In my own country, it's like watching the train coming and no one is moving out of the way. Our choices aren't much better than our neighbors', but that's only a slight temperance given how a lot of politicians are getting the playbooks from what's going on in the US. Poilievre will likely win the next election mostly due to hate for Trudeau. Trudeau won't get his head out of his ass and realize that stepping down from the party leadership is the only way to ensure the Liberals have a chance at winning the next election (thankfully not until 2025). Even the constituents are spouting US/Republican rhetoric up here. A few miles away, a Christian conservative candidate was nominated to run in the next provincial election.

No one with any power, money, or both cares enough about climate change to actually slow it down.

Oh, and hey! There's still a pandemic going on, despite everyone acting like it's been over for ages. WHO downgraded the "global health emergency" status back in May 2023, but the disease's status as a pandemic remains. We're about to hit the end of our 4th year of masking and distancing, well, those of us who still care not to get it: the vulnerable and those who live with them. It's a very stark reality to be faced with the majority of a world that doesn't care if your husband dies. In a general sense, there are 8 billion people, I don't expect them to all care about my husband. But getting the looks he gets for still wearing a mask? I am thankfully oblivious to people giving me looks for still wearing one, and if I did happen to notice, I don't care. I have to continue to mask because no one else is. I have to continue to weigh my options for wanting to get out and be a part of society vs will I catch something that will end up landing my husband in the ER?
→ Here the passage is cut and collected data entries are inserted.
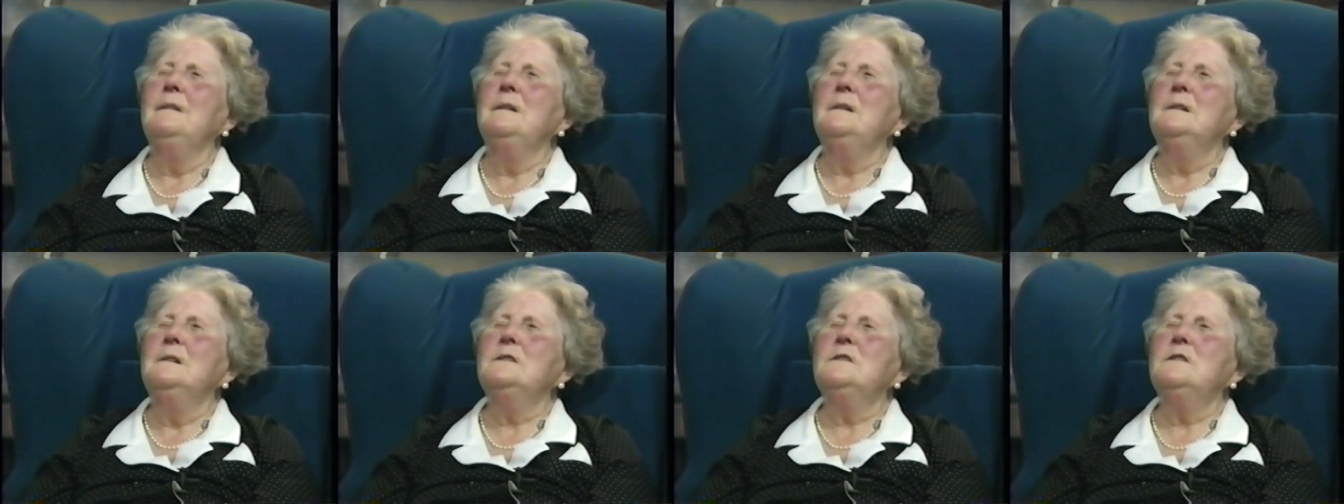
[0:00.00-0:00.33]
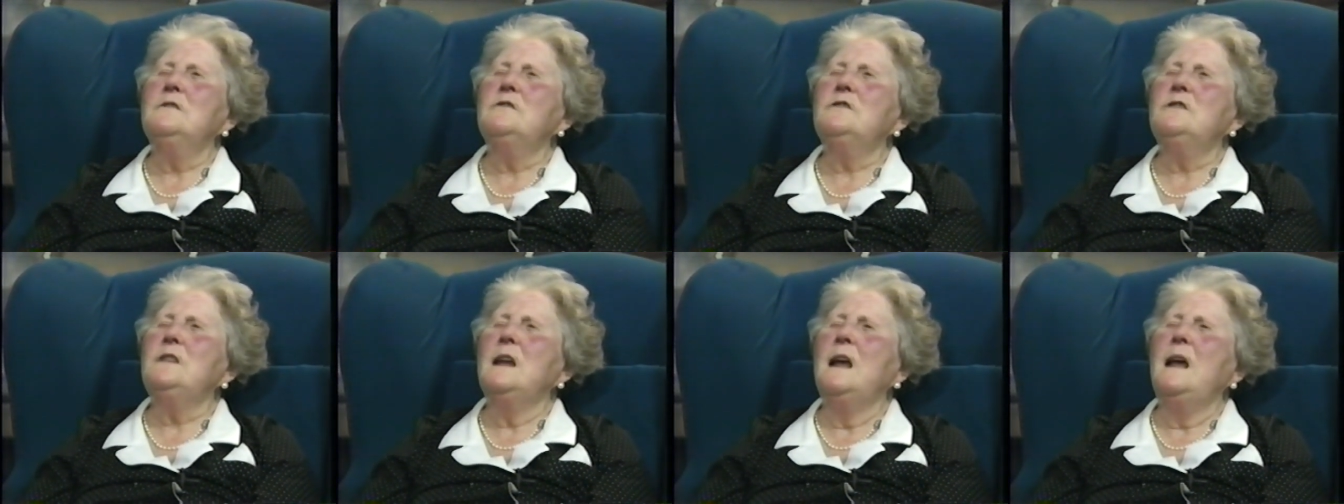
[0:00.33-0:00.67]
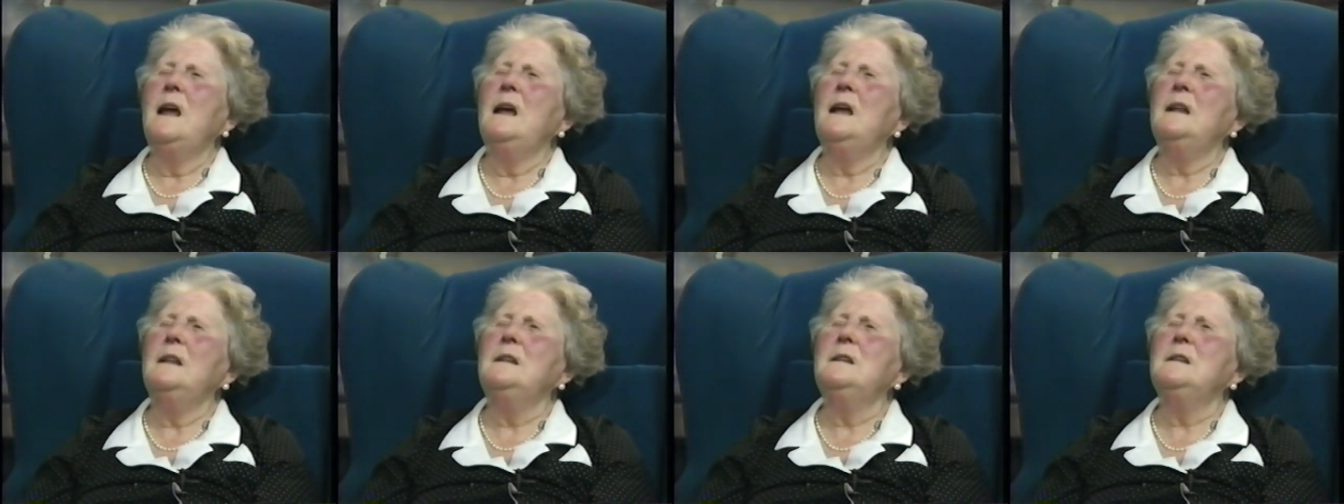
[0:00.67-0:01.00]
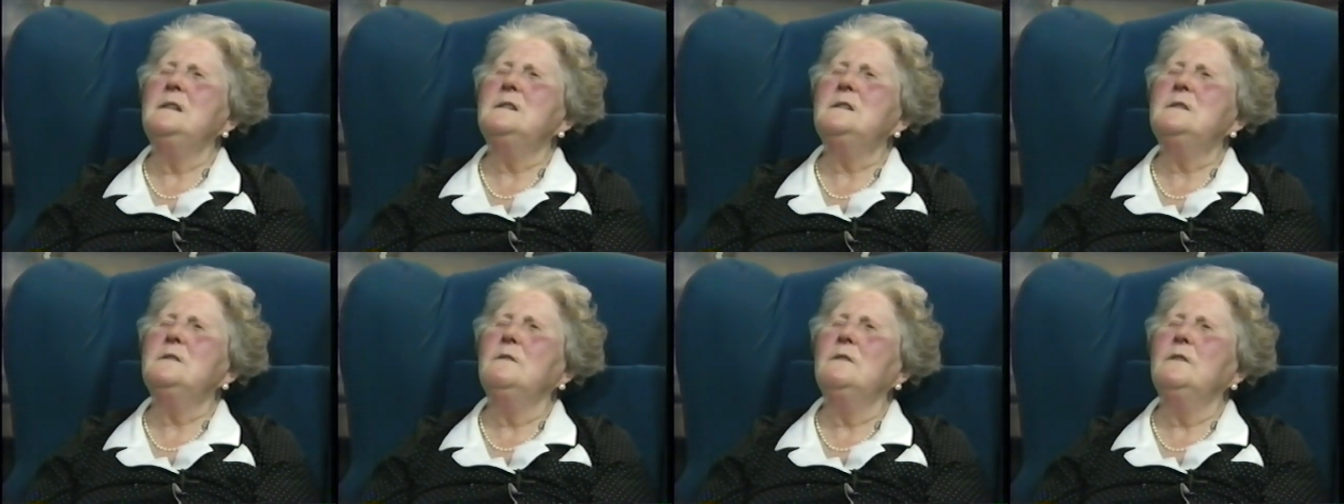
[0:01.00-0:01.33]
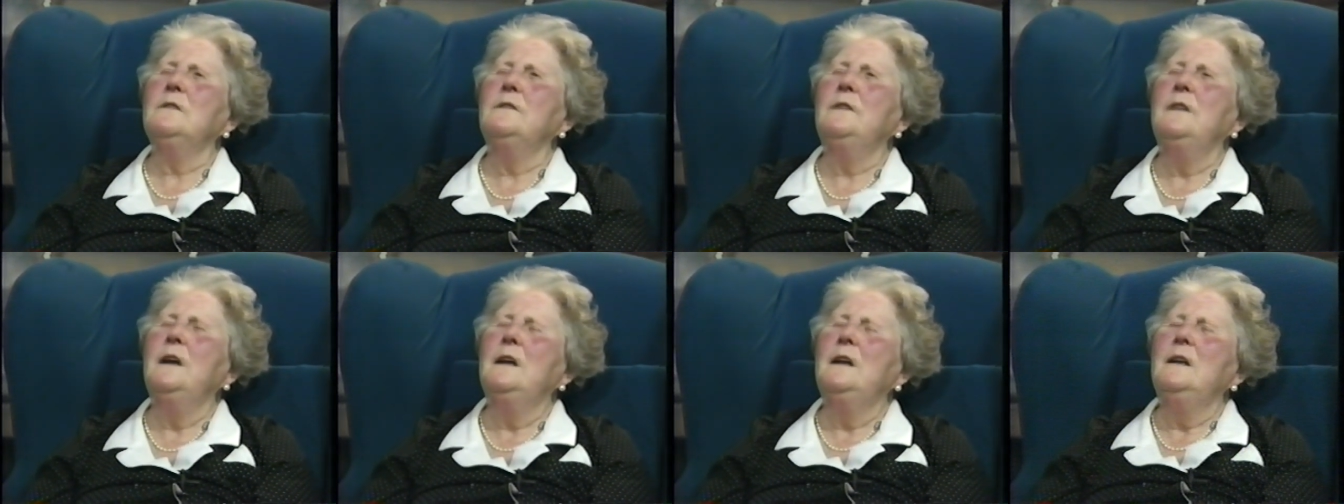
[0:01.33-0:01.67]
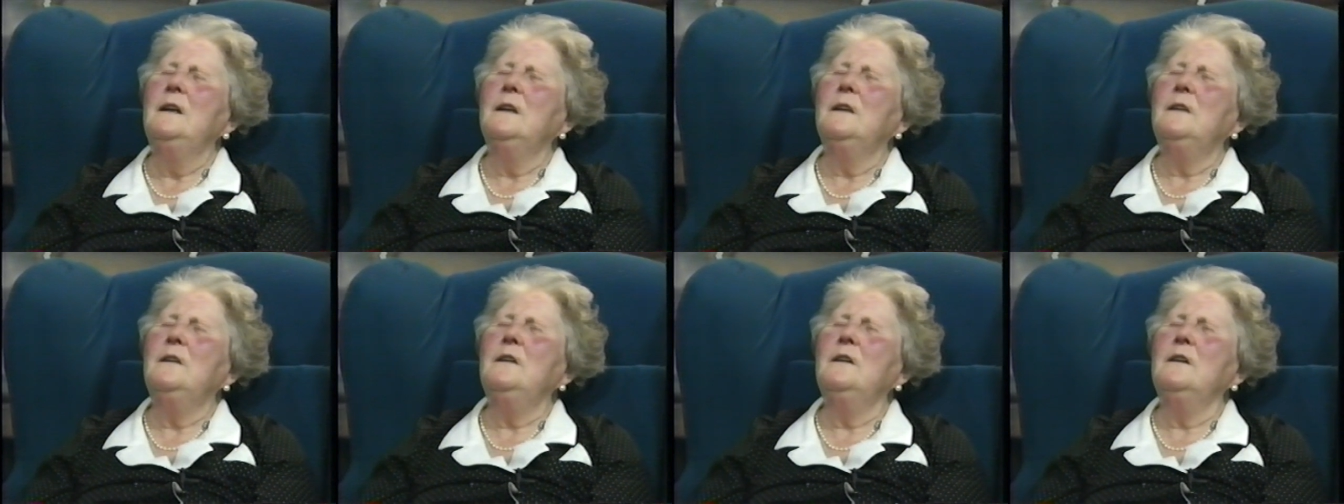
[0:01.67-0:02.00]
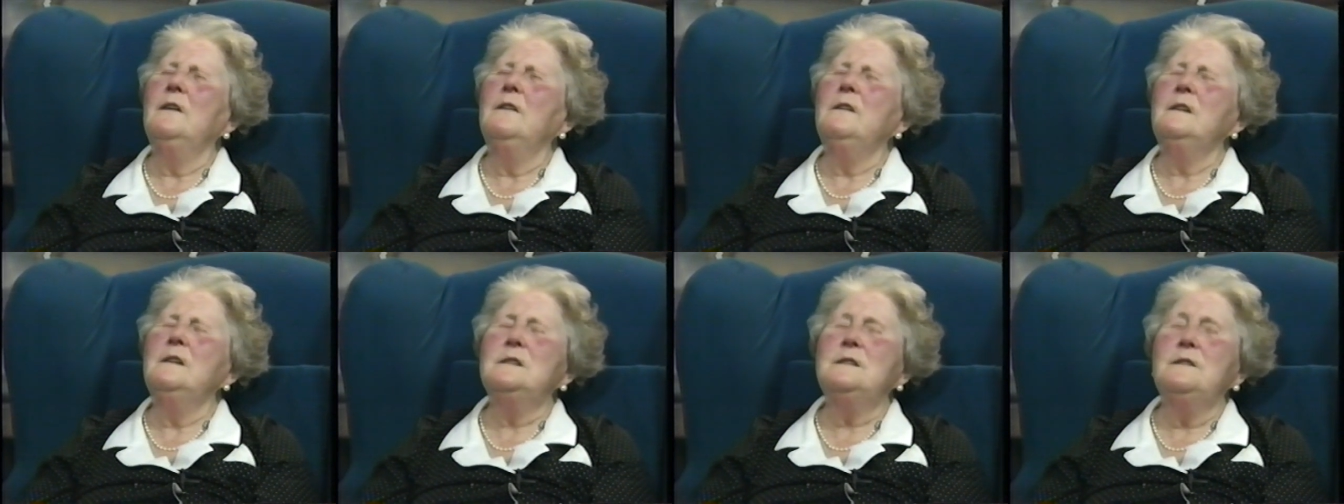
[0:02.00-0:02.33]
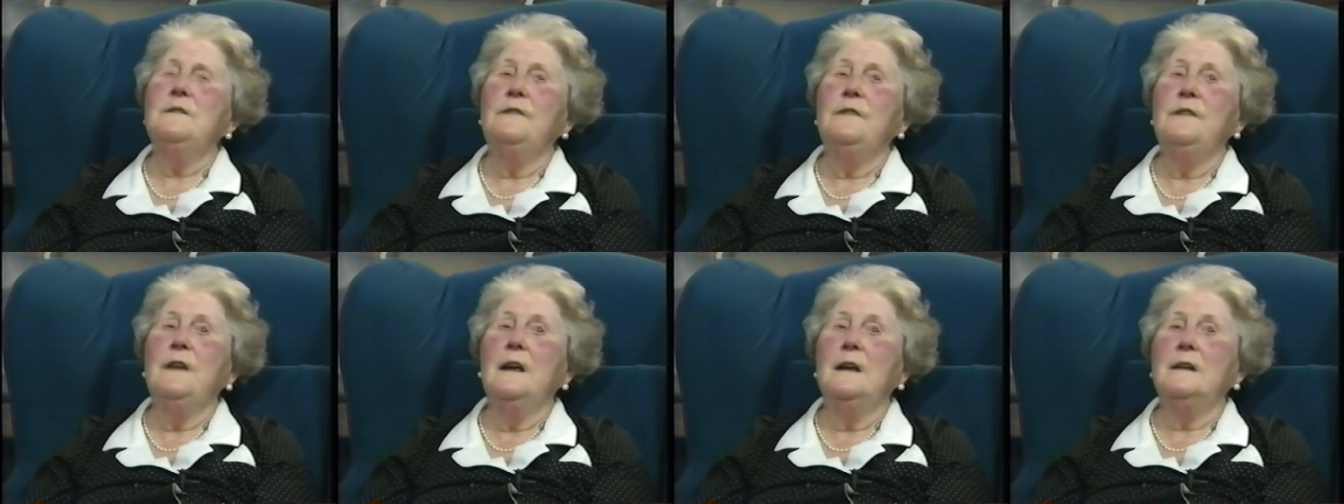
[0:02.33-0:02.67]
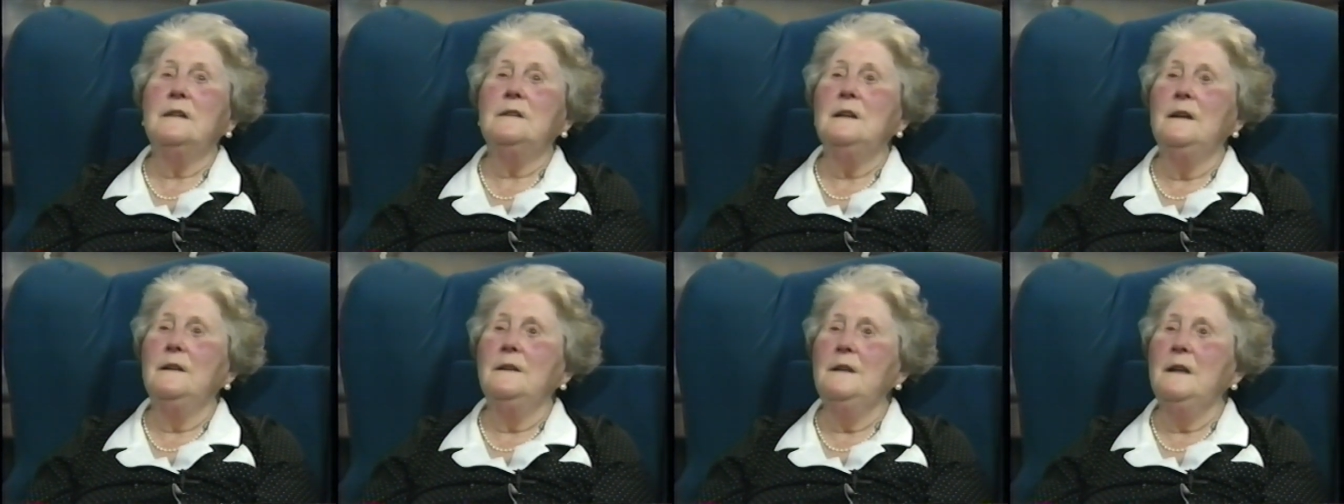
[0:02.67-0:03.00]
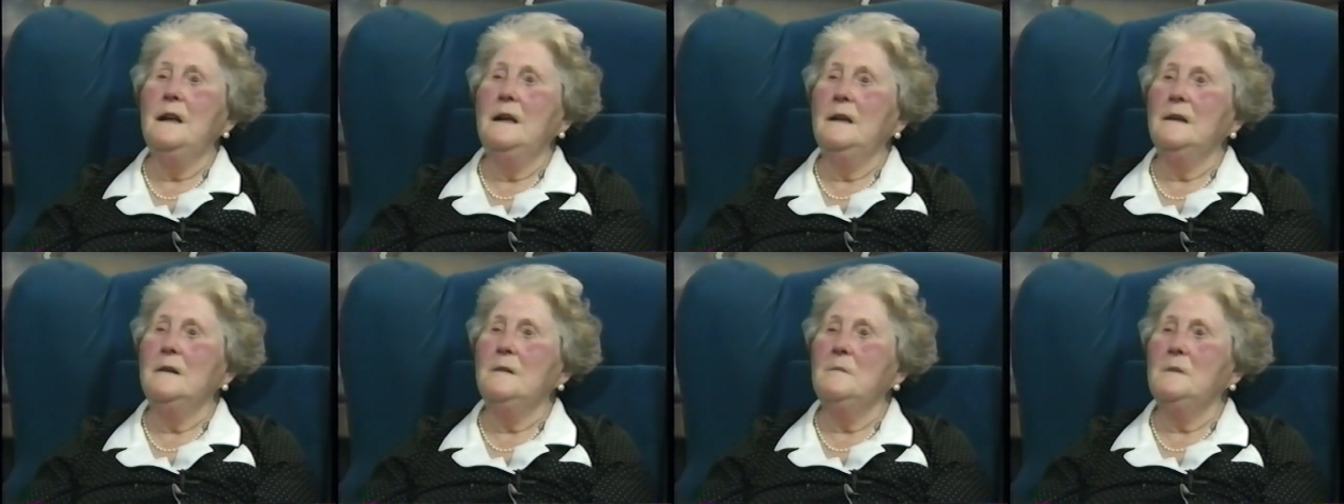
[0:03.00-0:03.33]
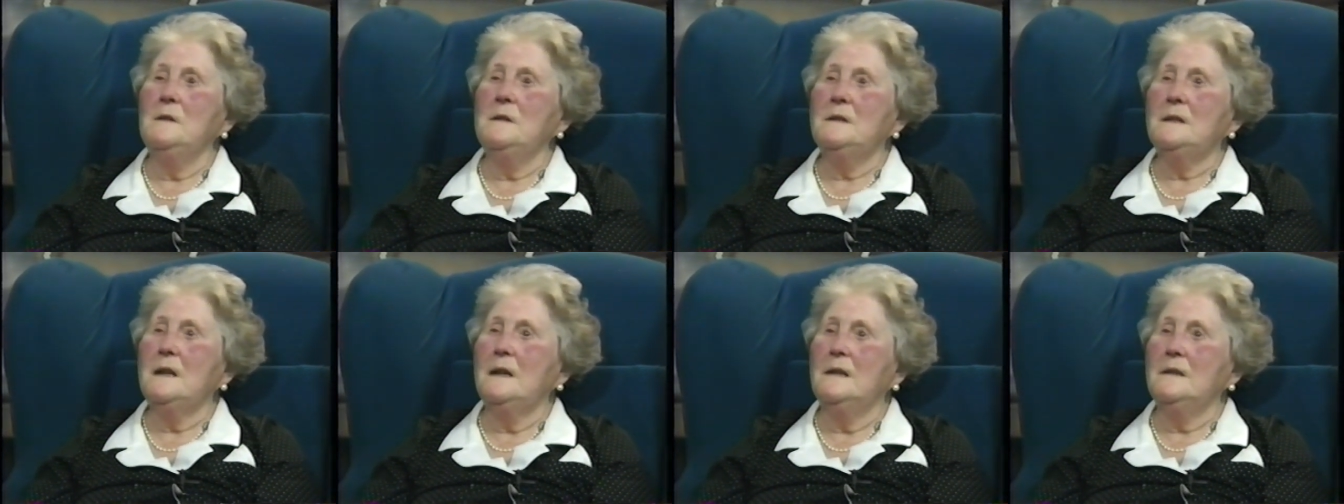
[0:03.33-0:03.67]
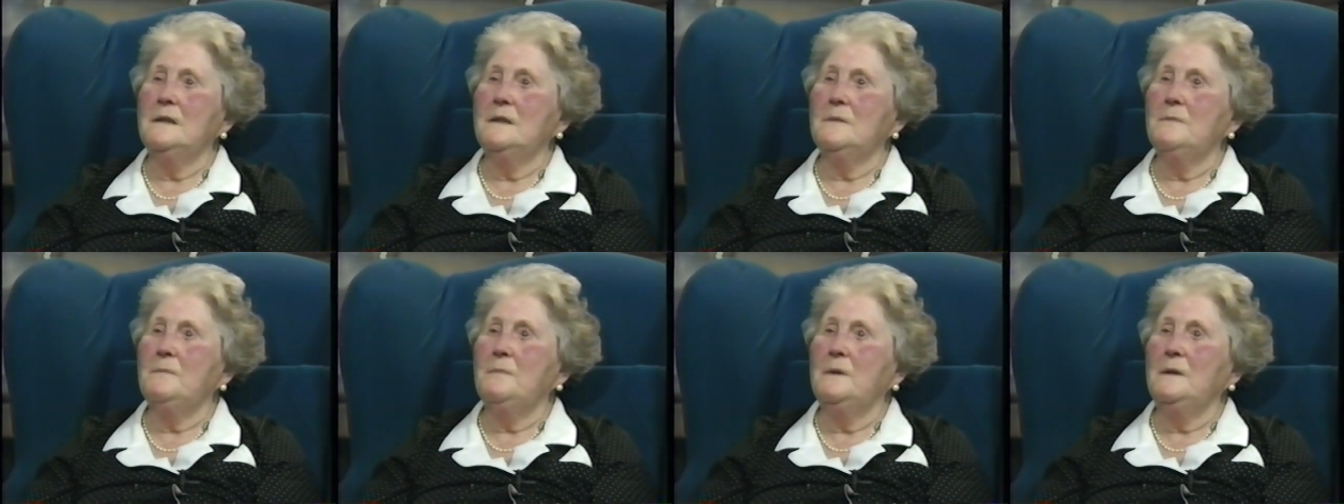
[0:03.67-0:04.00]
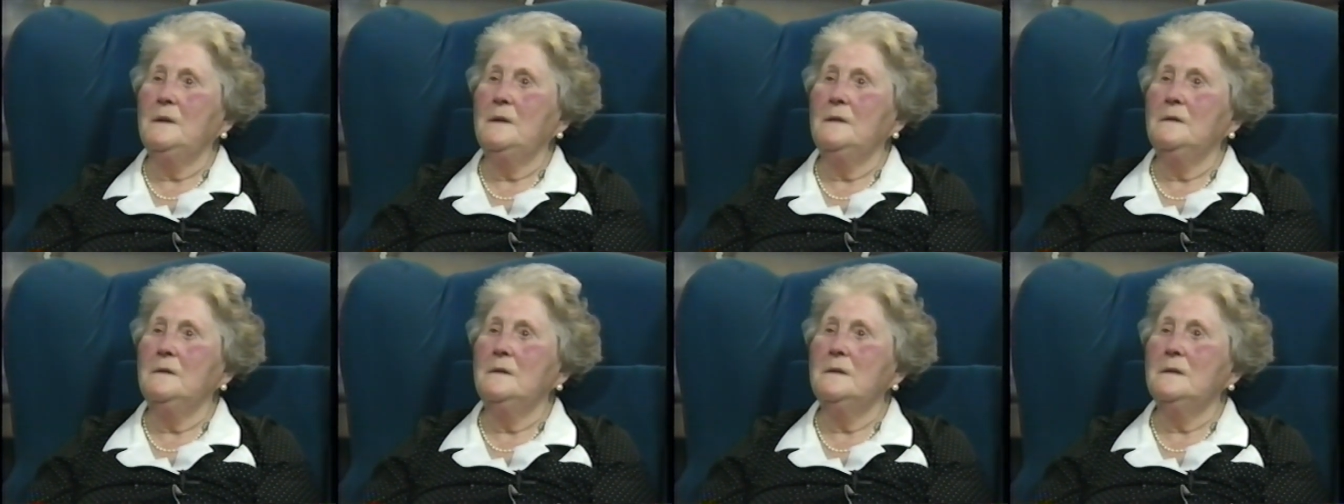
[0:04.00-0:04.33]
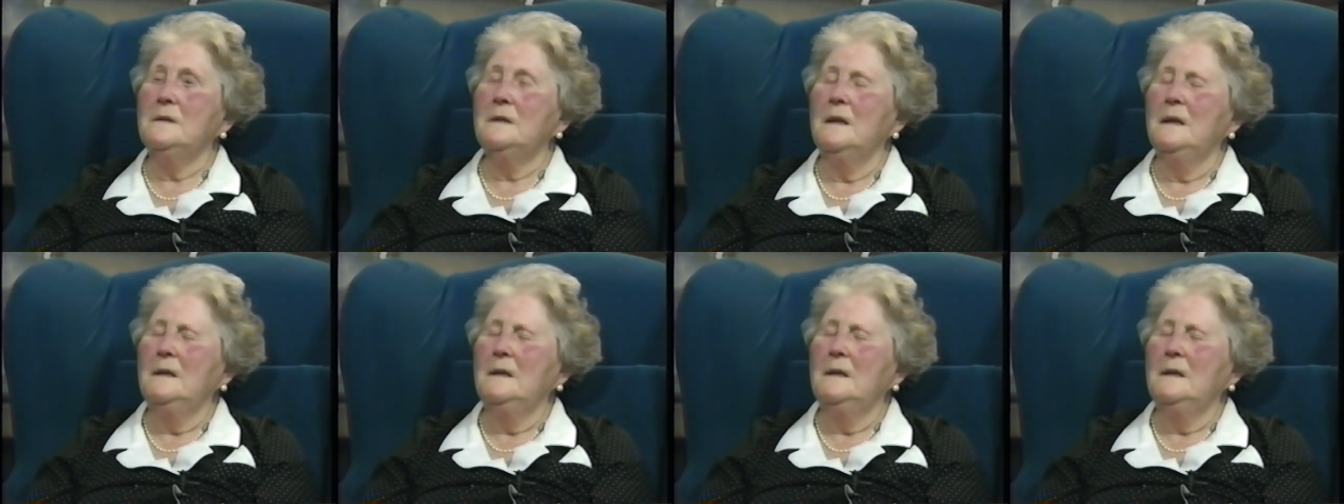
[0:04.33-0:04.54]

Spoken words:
So she had this sort of curious effect on animals, I suppose.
I changed jobs in 2023, still trying to figure out where I fit and what I do. That instability isn't helping. I don't regret the change, and I think it was the right move for my career. I just hope things getting a little more stable and clear this year.

In addition to Covid concerns, my husband is not healthy. I feel powerless to make any kind of positive change to help him. Dreams of winning the lotto aren't accompanied by a new house or a sports car. They're of getting him healthcare that can make a real difference in his quality of life.

So, yeah, I'm scared, I'm exhausted, and I don't have much hope that this year will bring joy. However, that thing I hate so much, CHANGE, might come in handy this year. Change is guaranteed. So maybe that's where my hope needs to lie for 2024.